Look through the data below for the line with "[00:00:03.10]" and the line with "Transcript: And then", then transcribe exactly from the first through the second, leaving out all pictures.
*** RECORDS FOR THIS EXERCISE Section Begins ***
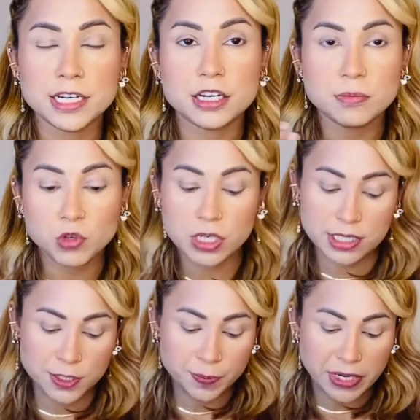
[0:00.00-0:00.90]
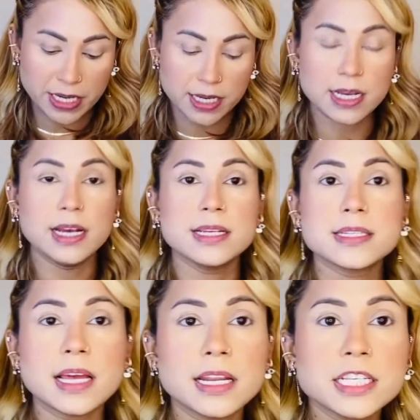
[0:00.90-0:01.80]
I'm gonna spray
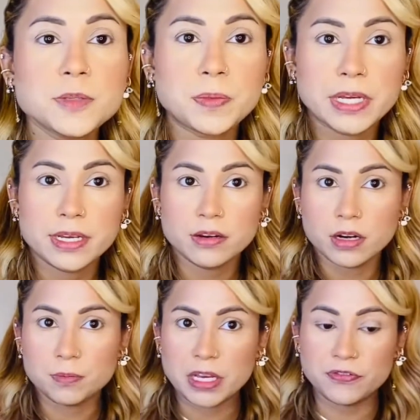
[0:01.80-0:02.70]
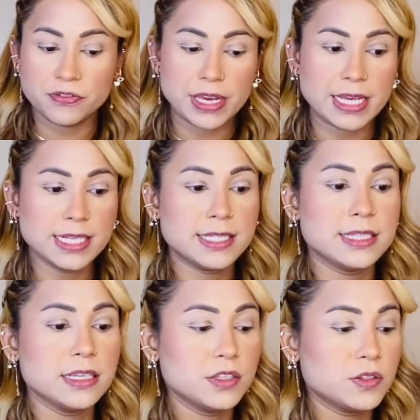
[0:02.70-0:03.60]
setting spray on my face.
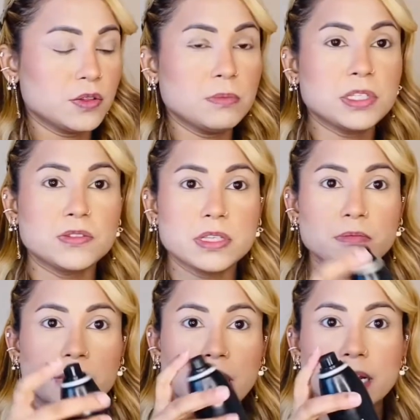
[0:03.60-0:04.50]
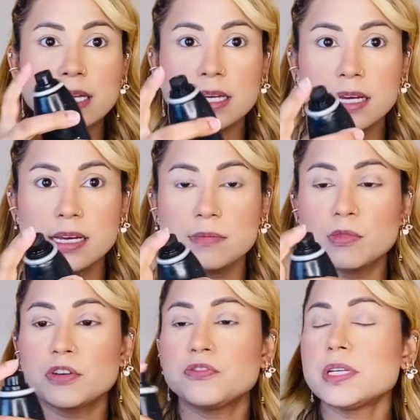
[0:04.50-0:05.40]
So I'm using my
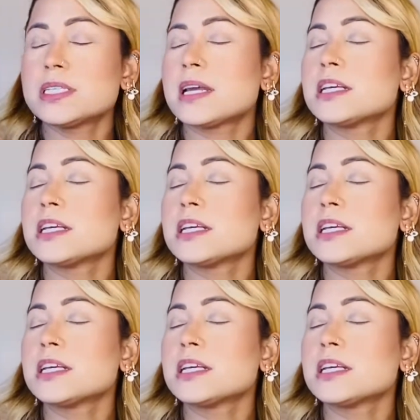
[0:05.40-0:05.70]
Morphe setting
*** RECORDS FOR THIS EXERCISE Section Ends ***
*** RECORDS FOR THIS EXERCISE Section Begins ***
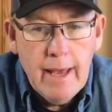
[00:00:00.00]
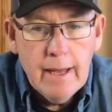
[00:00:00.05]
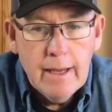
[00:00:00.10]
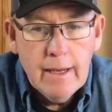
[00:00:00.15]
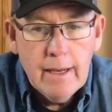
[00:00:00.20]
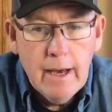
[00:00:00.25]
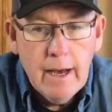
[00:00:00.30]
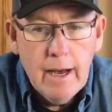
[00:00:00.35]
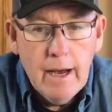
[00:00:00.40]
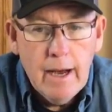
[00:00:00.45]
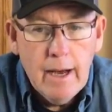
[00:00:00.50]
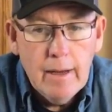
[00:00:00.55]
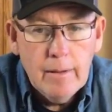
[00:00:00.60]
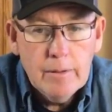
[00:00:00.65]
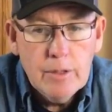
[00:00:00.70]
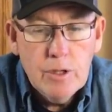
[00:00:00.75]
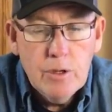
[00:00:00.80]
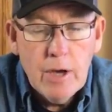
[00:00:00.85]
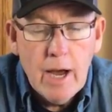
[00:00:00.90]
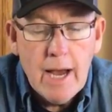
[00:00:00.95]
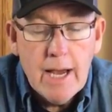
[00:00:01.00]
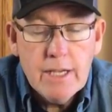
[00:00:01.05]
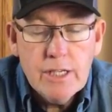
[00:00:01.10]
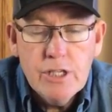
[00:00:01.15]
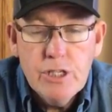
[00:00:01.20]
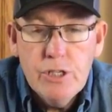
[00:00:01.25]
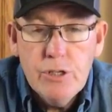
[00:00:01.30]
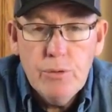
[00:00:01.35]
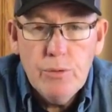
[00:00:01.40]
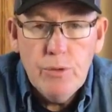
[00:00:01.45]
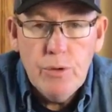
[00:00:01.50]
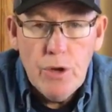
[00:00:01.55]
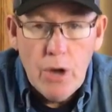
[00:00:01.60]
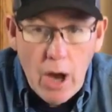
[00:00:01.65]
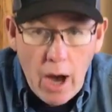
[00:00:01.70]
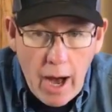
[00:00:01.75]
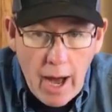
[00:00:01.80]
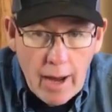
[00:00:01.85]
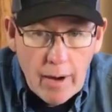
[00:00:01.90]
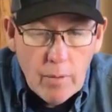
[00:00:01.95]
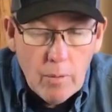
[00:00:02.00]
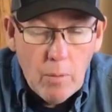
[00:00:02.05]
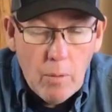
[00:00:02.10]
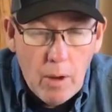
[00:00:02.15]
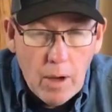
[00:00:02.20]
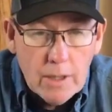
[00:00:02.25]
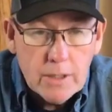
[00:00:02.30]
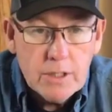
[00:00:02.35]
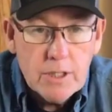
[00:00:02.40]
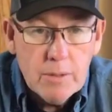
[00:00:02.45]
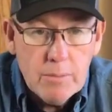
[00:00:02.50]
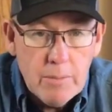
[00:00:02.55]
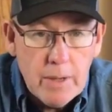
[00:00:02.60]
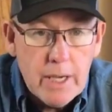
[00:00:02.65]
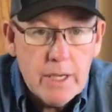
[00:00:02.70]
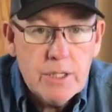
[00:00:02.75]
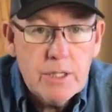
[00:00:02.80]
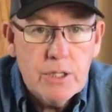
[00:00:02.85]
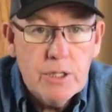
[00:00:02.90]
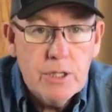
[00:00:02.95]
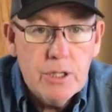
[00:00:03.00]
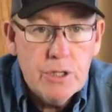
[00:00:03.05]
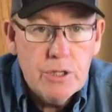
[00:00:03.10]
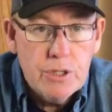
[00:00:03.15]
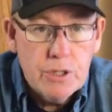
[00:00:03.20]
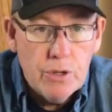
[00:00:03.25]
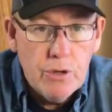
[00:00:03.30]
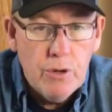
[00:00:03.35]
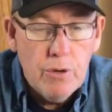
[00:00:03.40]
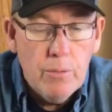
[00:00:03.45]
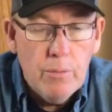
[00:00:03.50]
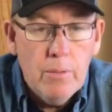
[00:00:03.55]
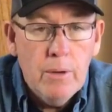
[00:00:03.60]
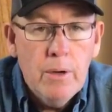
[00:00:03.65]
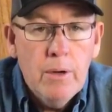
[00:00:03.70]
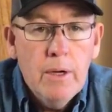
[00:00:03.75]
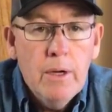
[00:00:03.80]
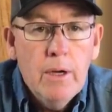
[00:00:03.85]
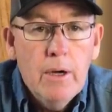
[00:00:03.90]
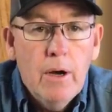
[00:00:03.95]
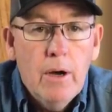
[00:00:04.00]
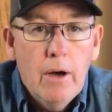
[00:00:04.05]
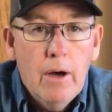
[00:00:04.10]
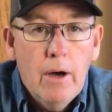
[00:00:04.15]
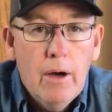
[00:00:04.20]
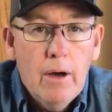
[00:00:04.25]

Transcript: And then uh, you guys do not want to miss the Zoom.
*** RECORDS FOR THIS EXERCISE Section Ends ***
*** RECORDS FOR THIS EXERCISE Section Begins ***
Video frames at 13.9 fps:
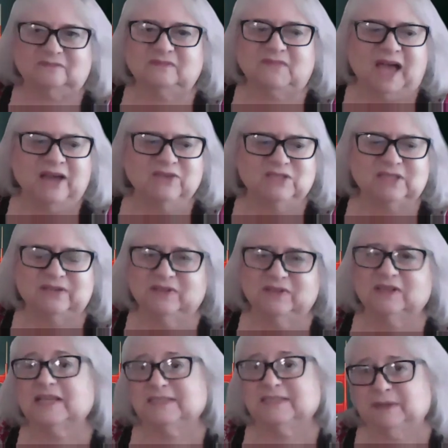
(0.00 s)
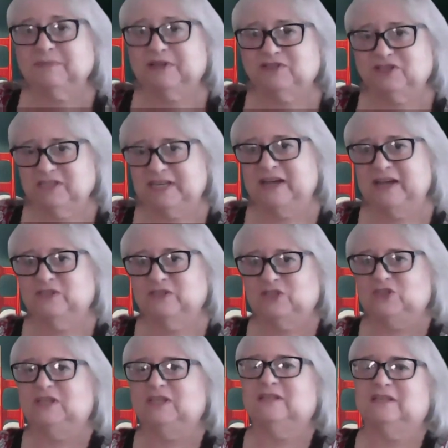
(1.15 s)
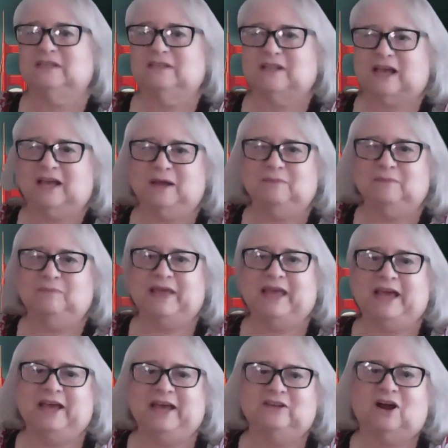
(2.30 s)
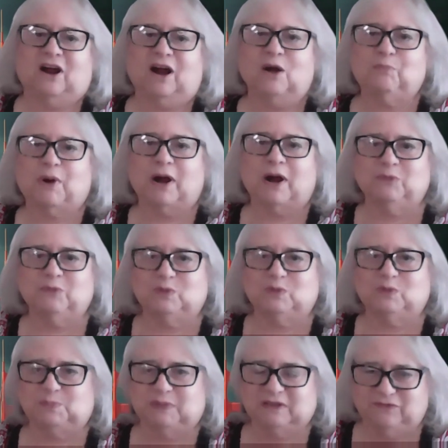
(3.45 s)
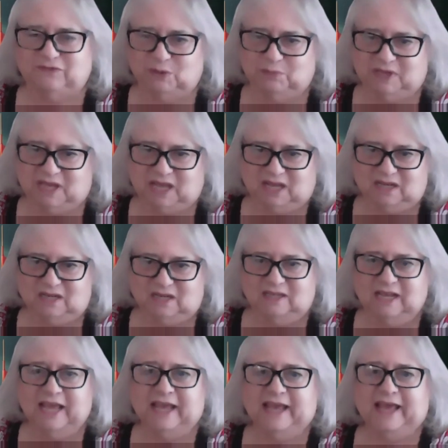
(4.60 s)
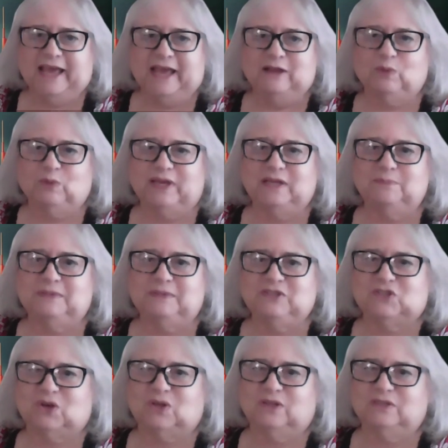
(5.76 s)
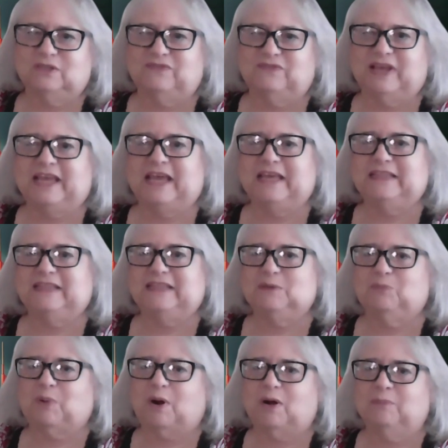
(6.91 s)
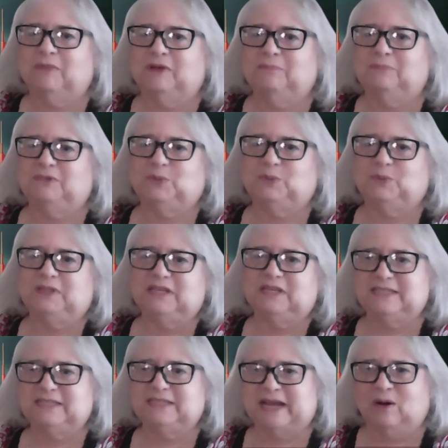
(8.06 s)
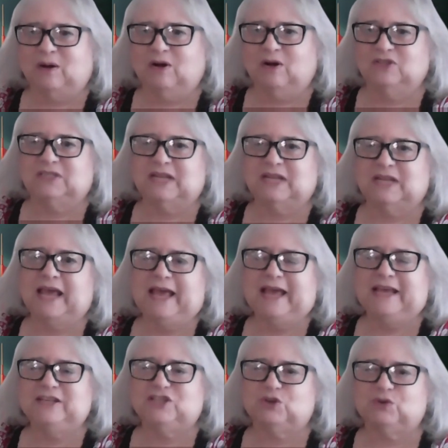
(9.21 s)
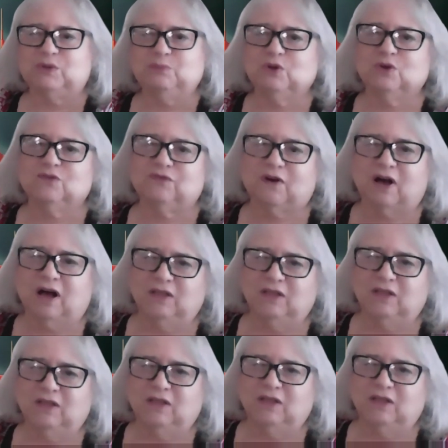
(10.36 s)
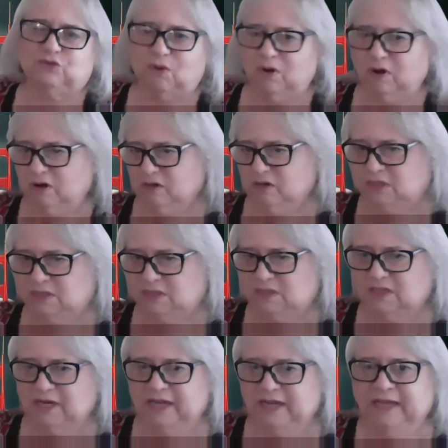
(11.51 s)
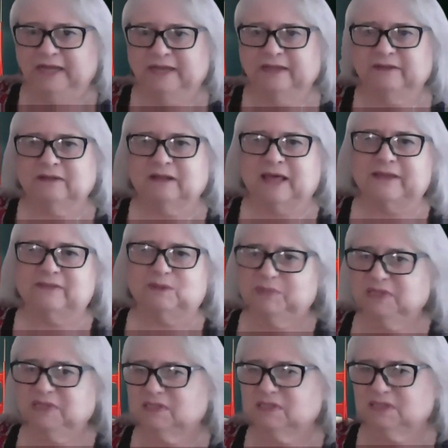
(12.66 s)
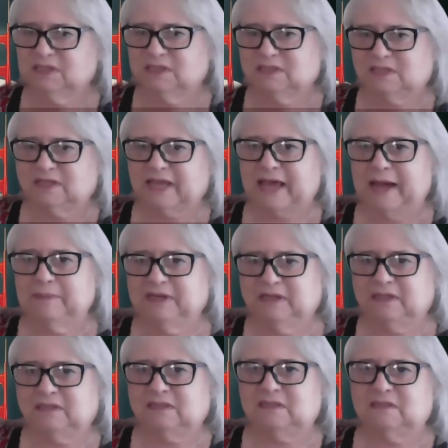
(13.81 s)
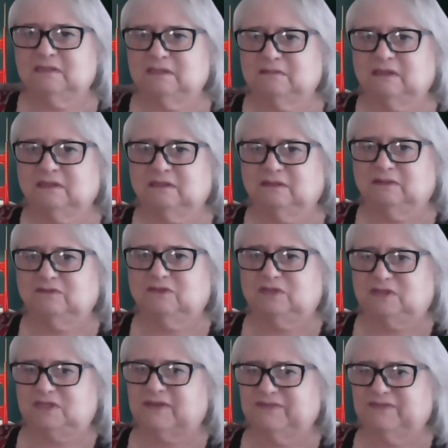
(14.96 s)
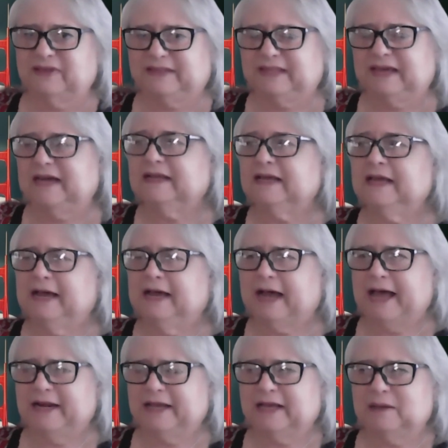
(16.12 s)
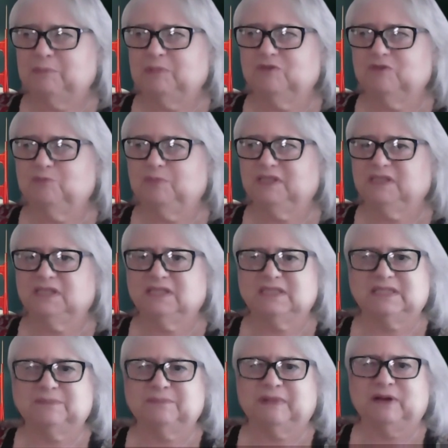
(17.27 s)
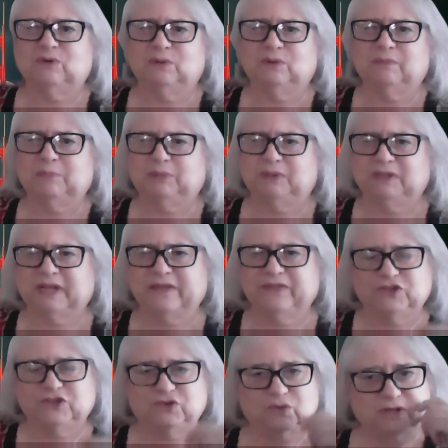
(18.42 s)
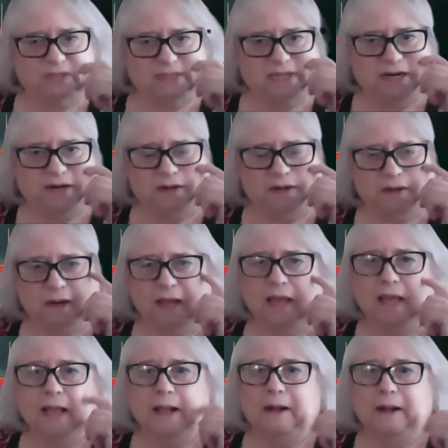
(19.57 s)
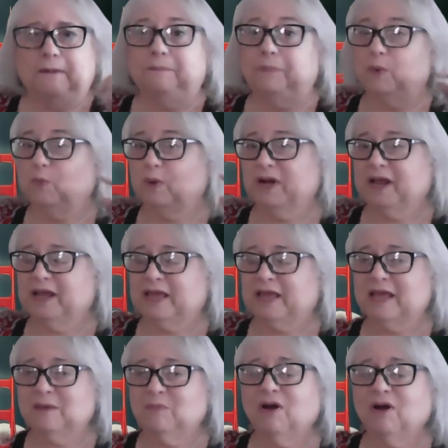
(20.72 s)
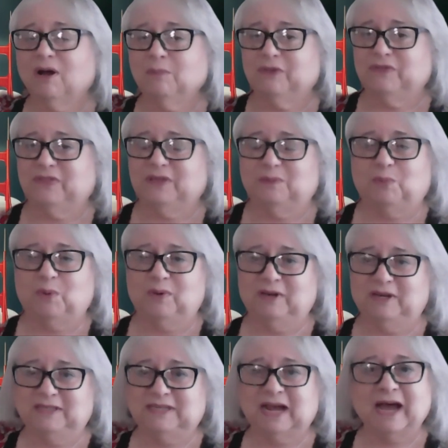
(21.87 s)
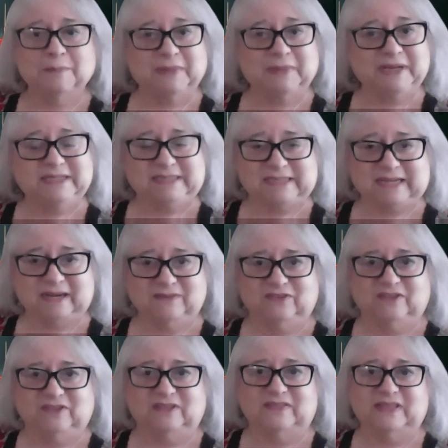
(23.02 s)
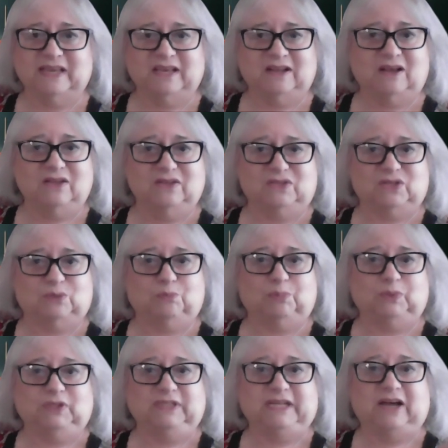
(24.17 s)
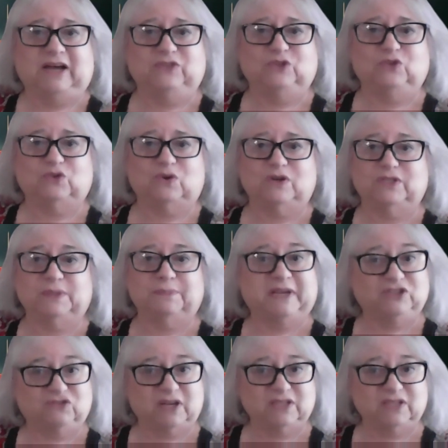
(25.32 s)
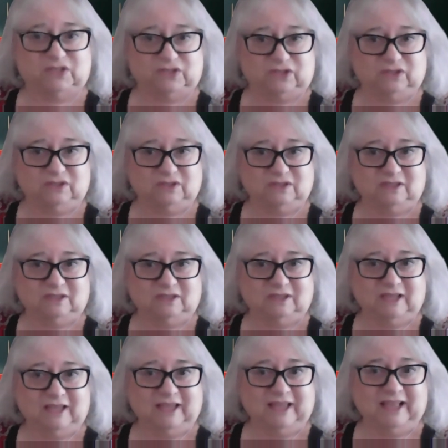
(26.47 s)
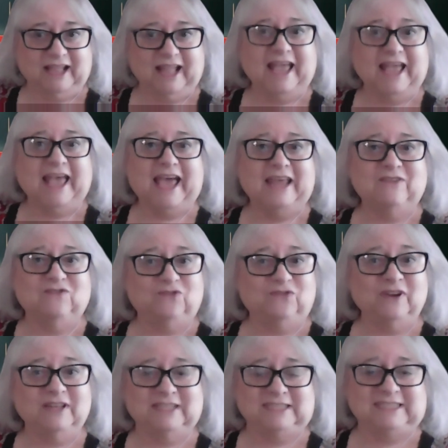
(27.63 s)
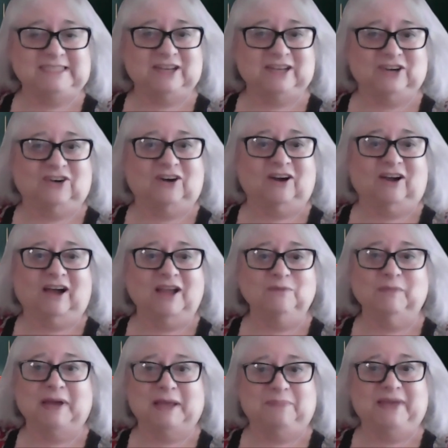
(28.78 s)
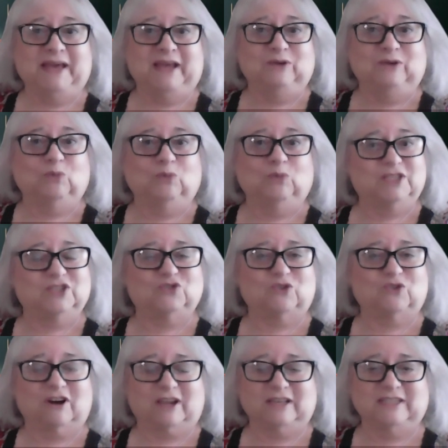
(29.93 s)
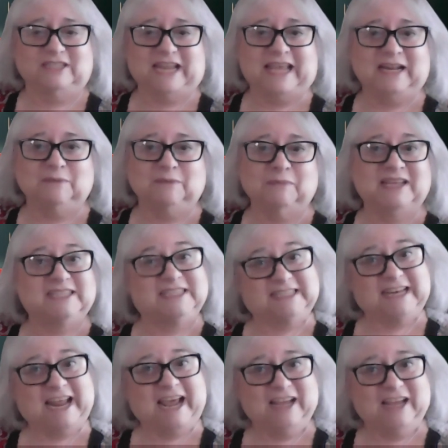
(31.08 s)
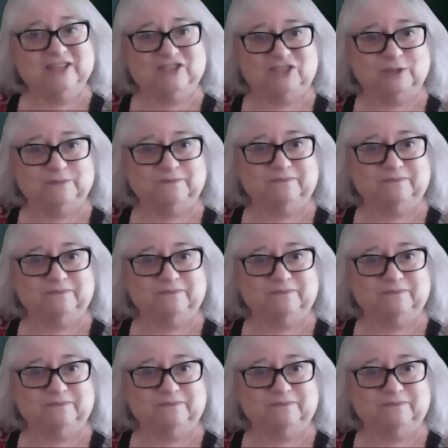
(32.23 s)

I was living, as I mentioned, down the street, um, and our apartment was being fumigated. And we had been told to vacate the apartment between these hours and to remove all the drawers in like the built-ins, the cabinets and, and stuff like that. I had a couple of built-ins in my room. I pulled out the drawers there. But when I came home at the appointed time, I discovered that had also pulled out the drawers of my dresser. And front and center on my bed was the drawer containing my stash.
*** RECORDS FOR THIS EXERCISE Section Ends ***
ANSWER TO THIS EXERCISE
[00:00:03.10]
[00:00:03.15]
[00:00:03.20]
[00:00:03.25]
[00:00:03.30]
[00:00:03.35]
[00:00:03.40]
[00:00:03.45]
[00:00:03.50]
[00:00:03.55]
[00:00:03.60]
[00:00:03.65]
[00:00:03.70]
[00:00:03.75]
[00:00:03.80]
[00:00:03.85]
[00:00:03.90]
[00:00:03.95]
[00:00:04.00]
[00:00:04.05]
[00:00:04.10]
[00:00:04.15]
[00:00:04.20]
[00:00:04.25]

Transcript: And then uh, you guys do not want to miss the Zoom.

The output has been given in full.